- Exercise description
Print all of the entries exactly, minus the pictures.

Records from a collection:
──────────────────────────────
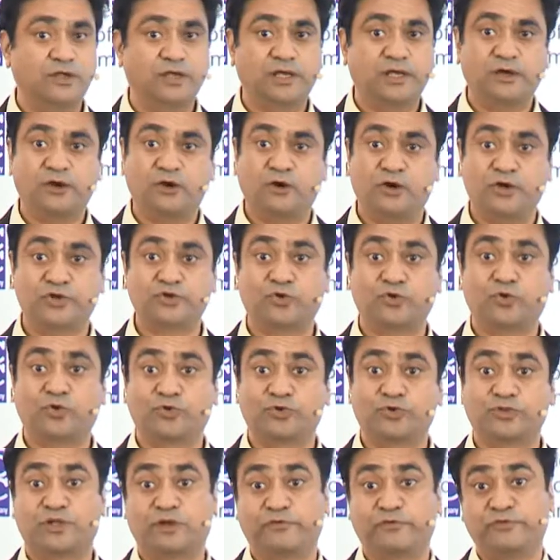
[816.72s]
or you go to
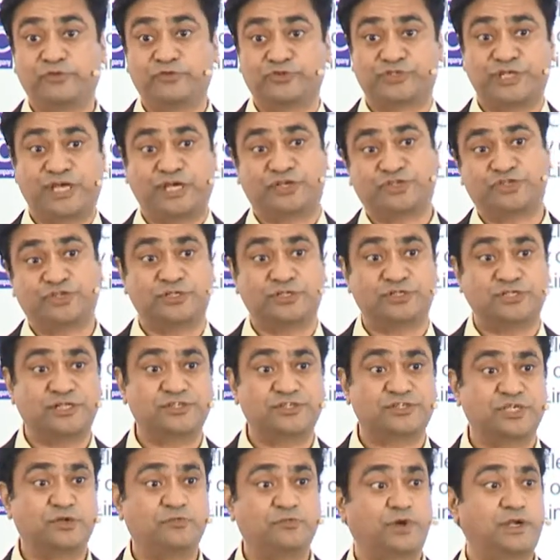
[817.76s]
the review sections and
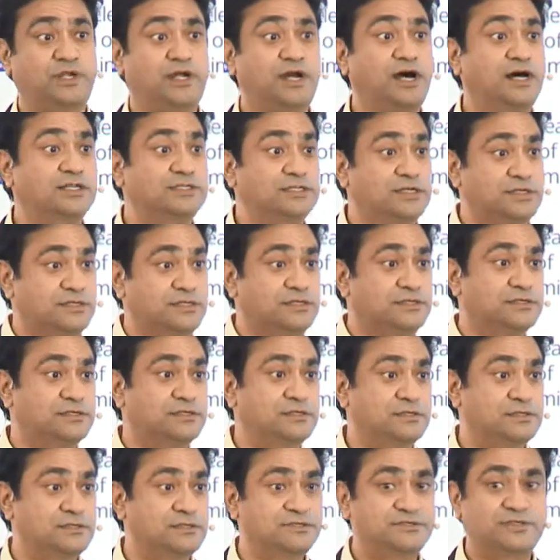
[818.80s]
see what other
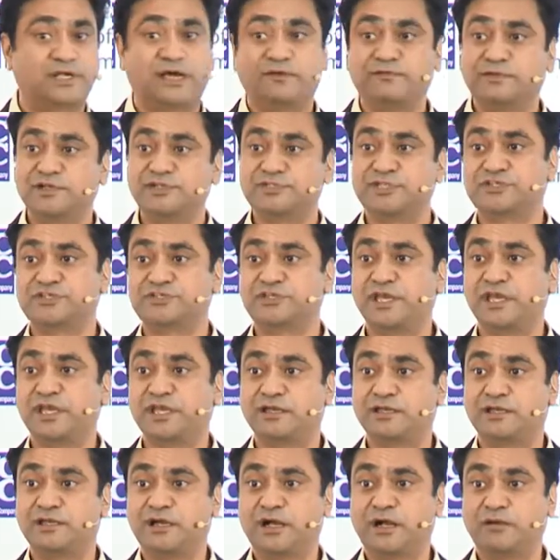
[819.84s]
travelers are saying
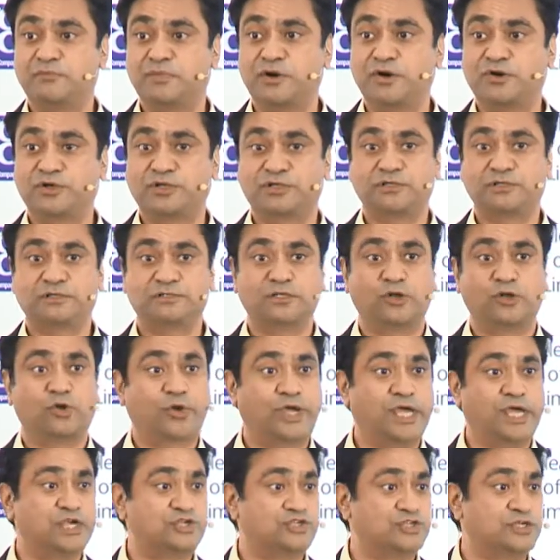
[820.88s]
about the
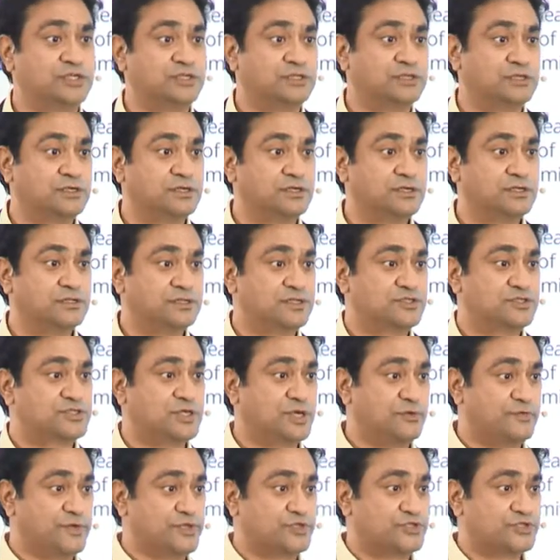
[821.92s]
location, the
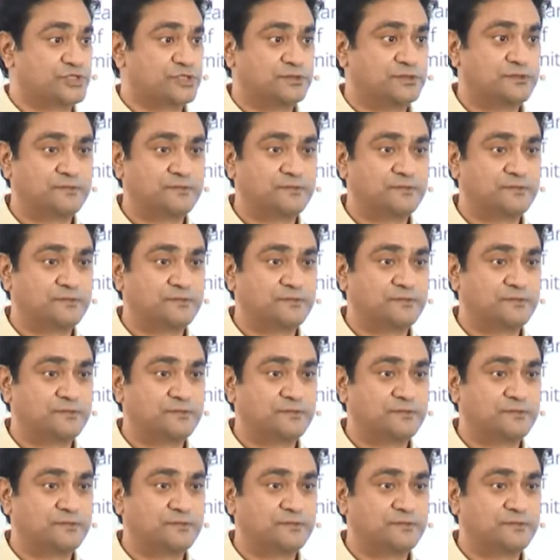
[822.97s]
service.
──────────────────────────────
- Output of the exercise
[816.72s]
or you go to
[817.76s]
the review sections and
[818.80s]
see what other
[819.84s]
travelers are saying
[820.88s]
about the
[821.92s]
location, the
[822.97s]
service.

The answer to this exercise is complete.